Припекало. Облака, как пчёлы над арбузной коркой, роились вкруг осеннего солнца.
В растянутой, линялой фуфайке старик сидел на завалинке и смачно потягивал горячую душистую жижу. Пузатый (с пинту) глечик в одной руке, другой гладил довольного чёрного котяру, по привычке развалившегося на коленях хозяина.
Над плетнём свесилась лохматая рыжая Кикимора.
-Иваныч, где надыбал таких знатных мухоморчиков?
-Где взял, там уже нету. Ступай подобру-поздорову!
-Да я же по-соседски.
-Геть, говорю, куды шла!
Рыжая охапка волос мелькнула и исчезла, и только в воздухе проплыло напоследок растянутое – У, царевич! Прижиилсии!
Двое из ларца закончили мастерить крышу.
-Иваныч, принимай работу !Во! Избушка на курьих ножках – загляденье, - старшой, Фома спустился получить оплату.
-Ну да, ну да! –довольно закивал старик, мусоля пальцами шелестящие бумажки и тревожно поглядывая на дорогу.
-Ждёшь?
-Задерживается чёй-то… Токмо ты, это…не говори ей.
-Чавой?
-Чавой, чавой, что жду не говори!
- Иваныч , я – могила!
-Иваныч, а вот ты скажи, как тебе удаётся бабу в узде держать? – Ерёма, собирая инструмент в котомку, хитро прищурил глаз, - У других, вон, царевны в лягух превращаются, а ты каку Ягу за себя взял, а она прям ягодкой наливается.
- Ну да, ну да… Ключик тут надо найтить, - не замечая усмешки, старик смотрел сквозь белобрысого здоровяка на дорогу.

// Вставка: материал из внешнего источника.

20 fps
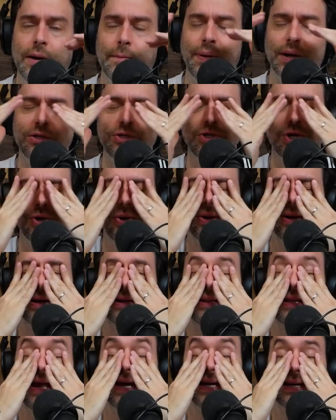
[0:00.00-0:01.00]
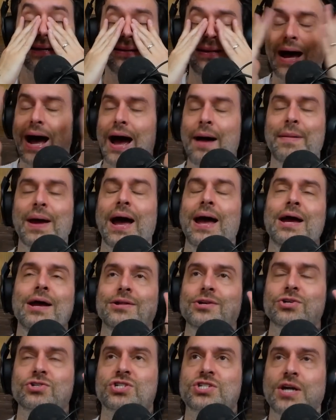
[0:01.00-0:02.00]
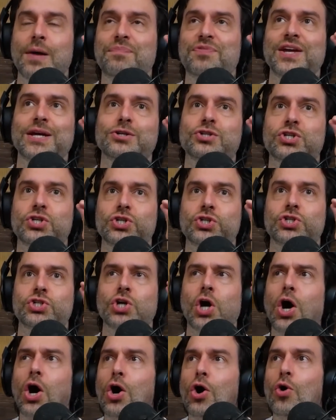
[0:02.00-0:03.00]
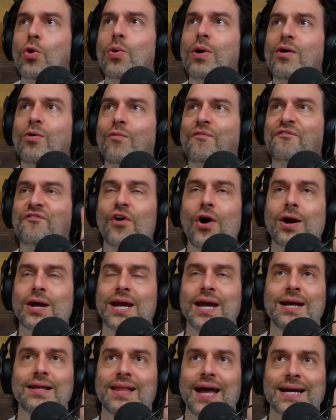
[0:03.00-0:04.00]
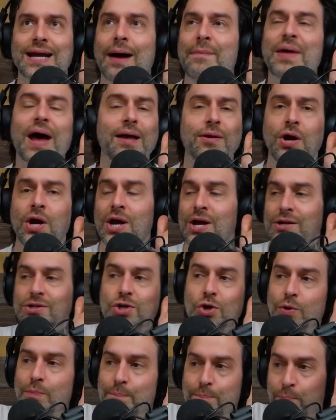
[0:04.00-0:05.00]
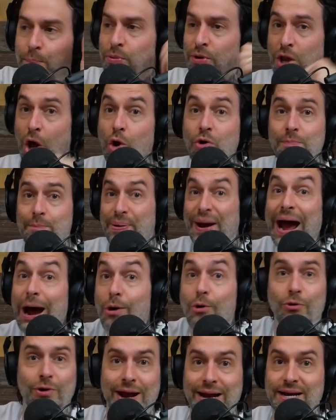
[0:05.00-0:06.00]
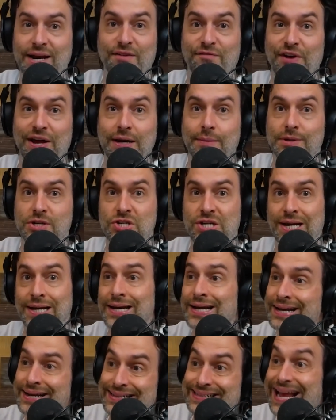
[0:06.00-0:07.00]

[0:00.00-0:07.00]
But dude, like, no, there's something so fucking like dude, loading Powerade in a vending machine.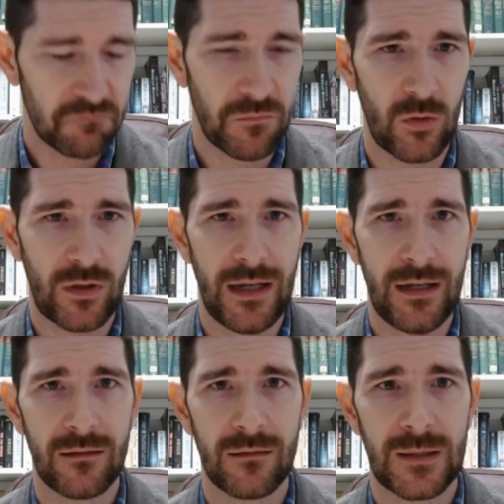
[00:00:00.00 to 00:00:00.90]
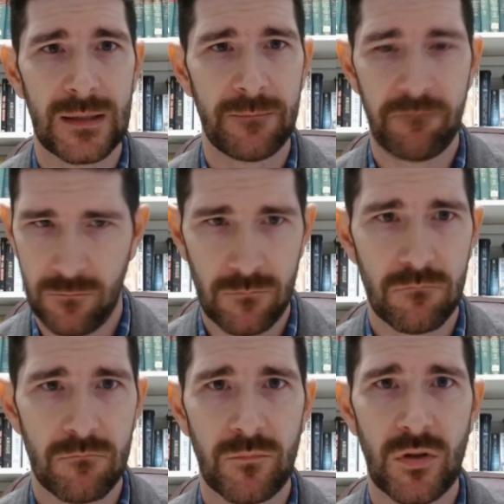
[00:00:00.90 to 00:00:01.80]
Okay,
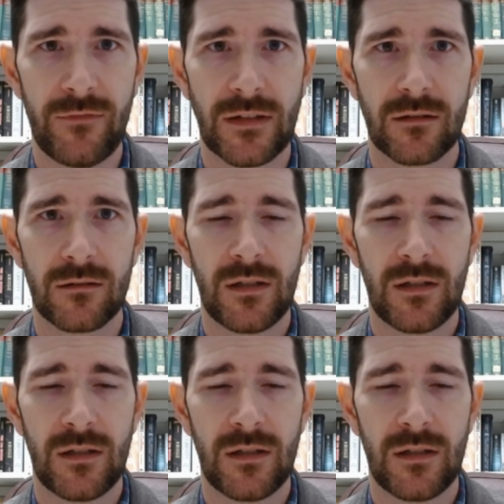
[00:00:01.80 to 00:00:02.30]
prove it.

Наконец запылило, заклубилось. Из-за поворота показалось - не ступа – шарабан с пятиступенчатой коробкой и турбированным движком.

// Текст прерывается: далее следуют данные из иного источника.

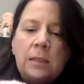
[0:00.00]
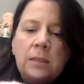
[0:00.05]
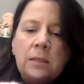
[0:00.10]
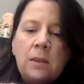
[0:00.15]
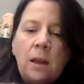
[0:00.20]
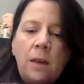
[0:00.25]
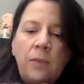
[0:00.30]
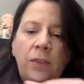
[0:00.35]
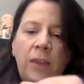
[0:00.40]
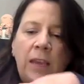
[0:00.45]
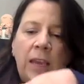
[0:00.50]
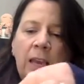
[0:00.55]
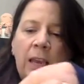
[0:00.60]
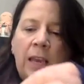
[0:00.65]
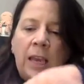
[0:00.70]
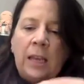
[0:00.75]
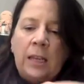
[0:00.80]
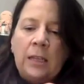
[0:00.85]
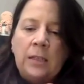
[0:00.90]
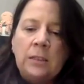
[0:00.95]
not the
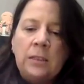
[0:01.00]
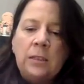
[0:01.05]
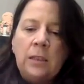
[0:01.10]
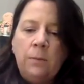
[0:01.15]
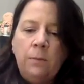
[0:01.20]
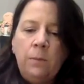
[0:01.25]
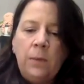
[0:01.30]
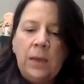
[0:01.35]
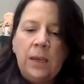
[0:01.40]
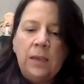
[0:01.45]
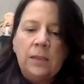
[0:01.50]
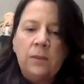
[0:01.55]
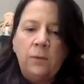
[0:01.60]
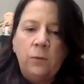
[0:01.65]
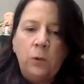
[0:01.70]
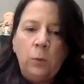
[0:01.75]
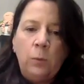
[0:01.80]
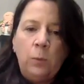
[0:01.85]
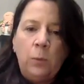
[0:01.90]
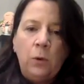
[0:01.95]
end, because
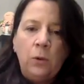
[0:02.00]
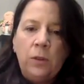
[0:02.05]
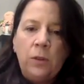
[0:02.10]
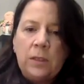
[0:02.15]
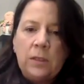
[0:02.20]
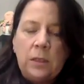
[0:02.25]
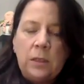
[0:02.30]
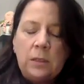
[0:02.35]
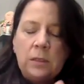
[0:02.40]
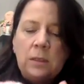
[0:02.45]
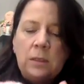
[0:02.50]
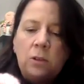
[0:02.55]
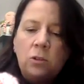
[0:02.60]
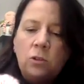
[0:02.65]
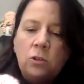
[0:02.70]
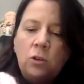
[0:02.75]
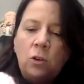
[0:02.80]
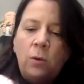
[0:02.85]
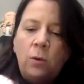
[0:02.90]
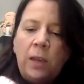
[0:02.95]
if you pull this,
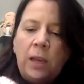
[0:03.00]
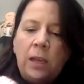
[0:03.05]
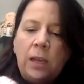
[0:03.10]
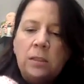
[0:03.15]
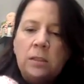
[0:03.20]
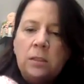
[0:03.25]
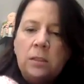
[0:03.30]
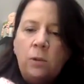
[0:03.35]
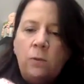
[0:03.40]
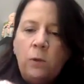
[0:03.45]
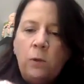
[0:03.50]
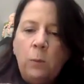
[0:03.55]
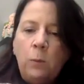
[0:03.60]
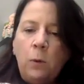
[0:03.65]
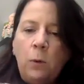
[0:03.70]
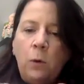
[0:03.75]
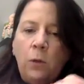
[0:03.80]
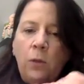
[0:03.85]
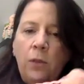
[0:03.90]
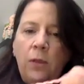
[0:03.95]
there's no end. So if you
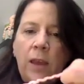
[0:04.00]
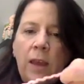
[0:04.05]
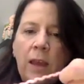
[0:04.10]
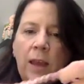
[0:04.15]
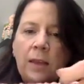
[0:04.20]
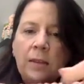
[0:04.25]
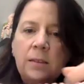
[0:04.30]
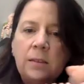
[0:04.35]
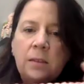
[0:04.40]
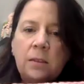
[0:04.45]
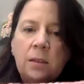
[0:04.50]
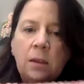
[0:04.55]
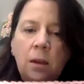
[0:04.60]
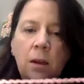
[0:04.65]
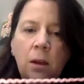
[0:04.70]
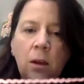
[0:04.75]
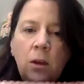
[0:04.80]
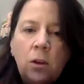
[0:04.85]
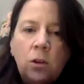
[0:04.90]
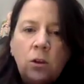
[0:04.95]
pull this,
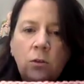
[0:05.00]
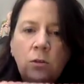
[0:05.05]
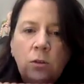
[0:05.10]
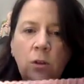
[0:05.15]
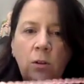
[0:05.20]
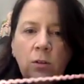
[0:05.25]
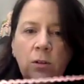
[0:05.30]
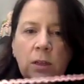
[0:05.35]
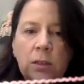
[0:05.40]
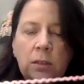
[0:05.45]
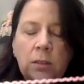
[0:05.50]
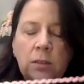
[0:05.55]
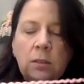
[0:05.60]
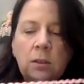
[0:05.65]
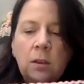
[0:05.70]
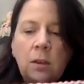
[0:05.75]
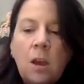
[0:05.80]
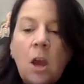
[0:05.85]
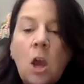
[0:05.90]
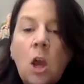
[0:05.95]
you'll notice
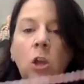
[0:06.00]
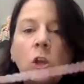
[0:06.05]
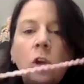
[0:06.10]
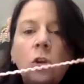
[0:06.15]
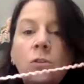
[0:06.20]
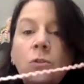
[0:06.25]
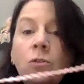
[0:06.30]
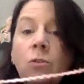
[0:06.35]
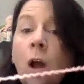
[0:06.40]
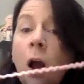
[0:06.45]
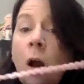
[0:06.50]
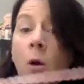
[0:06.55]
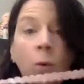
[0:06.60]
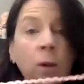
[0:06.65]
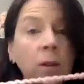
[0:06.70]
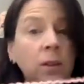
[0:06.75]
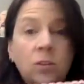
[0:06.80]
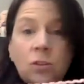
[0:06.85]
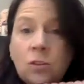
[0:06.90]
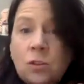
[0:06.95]
you do not
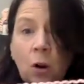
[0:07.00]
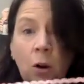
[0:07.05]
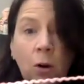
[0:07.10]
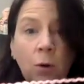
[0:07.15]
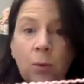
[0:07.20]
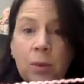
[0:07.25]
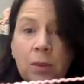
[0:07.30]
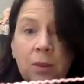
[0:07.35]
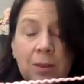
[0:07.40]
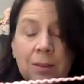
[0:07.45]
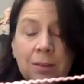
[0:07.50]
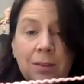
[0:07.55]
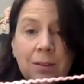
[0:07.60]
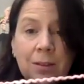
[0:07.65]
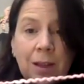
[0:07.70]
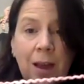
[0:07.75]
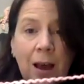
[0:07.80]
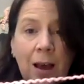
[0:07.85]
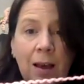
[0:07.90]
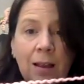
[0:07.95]
want to start with this
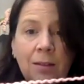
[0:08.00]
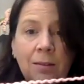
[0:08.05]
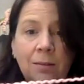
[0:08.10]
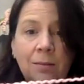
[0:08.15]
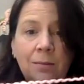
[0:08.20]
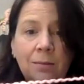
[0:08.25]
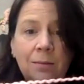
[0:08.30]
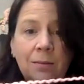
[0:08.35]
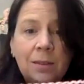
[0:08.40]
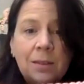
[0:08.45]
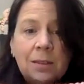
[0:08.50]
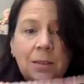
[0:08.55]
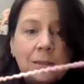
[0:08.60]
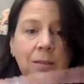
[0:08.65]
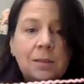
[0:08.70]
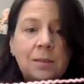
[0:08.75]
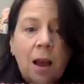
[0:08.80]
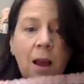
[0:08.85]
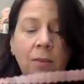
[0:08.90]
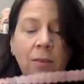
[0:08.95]
side. This is
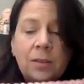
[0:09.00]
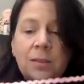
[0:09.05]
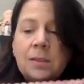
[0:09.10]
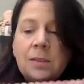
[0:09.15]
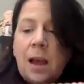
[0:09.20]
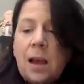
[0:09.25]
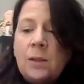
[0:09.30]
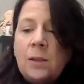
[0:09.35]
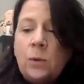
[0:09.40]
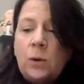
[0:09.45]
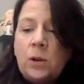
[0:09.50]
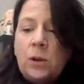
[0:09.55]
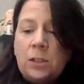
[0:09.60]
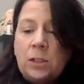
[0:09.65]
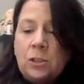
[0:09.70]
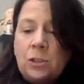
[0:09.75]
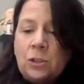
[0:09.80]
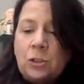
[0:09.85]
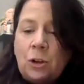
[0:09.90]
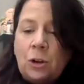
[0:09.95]
not the side we're
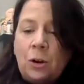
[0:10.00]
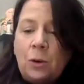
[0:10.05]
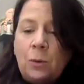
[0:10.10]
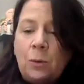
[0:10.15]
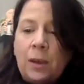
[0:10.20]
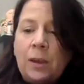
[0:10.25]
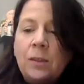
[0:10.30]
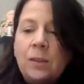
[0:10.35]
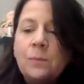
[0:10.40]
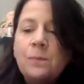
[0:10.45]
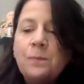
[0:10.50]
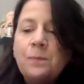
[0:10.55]
going to start with,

Двое из ларца испарились, как небывало.
-Ванечка, меня встречаешь? Прости, задержалась: у Горынычей внучок народился, просили проведать, – немолодая, но ещё цветущая голубка впорхнула в калитку. Серебряные волосы небрежно собраны в пучок, по зардевшимся щекам - россыпью звёзд - веснушки. Из-за них, или из-за шкодливых ямочек, неизменно возникающих вместе с улыбкой, лицо казалось миловидным и по-девичьи незащищённым, - Кого сегодня жарим? – и - заливистым колокольчиком, смех.
- Уже пожарил! Белые, в сметане.
-Сокол ты мой, ненаглядный!
- Сокол, - ворчит старик. – Развела телячьи нежности! Давай обутку-то сыму, натопалась, небось, за день?
- Домой работу притащила, мал-мала.
- Мал-мала…Не бережёшь себя. Опять дебет-кредит не сходится?
-Угу.
И... как обычно: светёлка, блюдца светящийся экран, яблоко( только не простое, откушенное).
- Может того? Наливочка выиграла. По пять капелек!
- На клюковке?
- На ей самой.
-Ааа… давай!
Она потягивается, как кошка, красиво и грациозно, распускает волосы, которые тут же падают на плечи, отразив на стенах тысячи бликов и солнечных зайчиков.
-Эх, хороша, стервь, - думает старик. Шаркает в кладовку за заветной бутылочкой, наливает из неё( запотевшей до слёзности) в две рюмочки, приговаривая: «Напиток богов!»
Она уже спит, свернувшись в кресле калачиком. Он снимает свою вязаную фуфайку и укрывает её худые плечи. Мышь выскальзывает из руки. Котяра, молнией сиганув с подоконника, с грохотом несётся через всю комнату.
- Черныш, - старик грозит непоседе пальцем. - Ну-кось, пойдём отседа на улицу.
На улице орёт скаженный петух.
- Цыц, бестия! В борще сварю! – петух давится криком и посрамлённый, но непобеждённый прячется в курятнике.
-Спит? - Дедко-соседко, на пенёчке, пускает из трубки замысловатые кольца.
-Знамо дело, умаялась! Никак весь лес на ей!
-А ты, знать, прижился! А, помнишь, по-первой всё просил: «Выведи меня из лесу, дедушко?»
- Молод был, глуп!
-А теперь? Приворожила тебя колдовскими чарами-то?
-Да не колдовскими, женскими…
-Нашёл, значит, ключик-то свой?
-Ну да, ну да, - старик садится рядом, набивает трубку и, причмокивая, курит.
Дымные колечки наперегонки взвиваются в небо, цепляются за вершины сосен, и исчезают вслед за солнцем, медленно погружающимся в реку.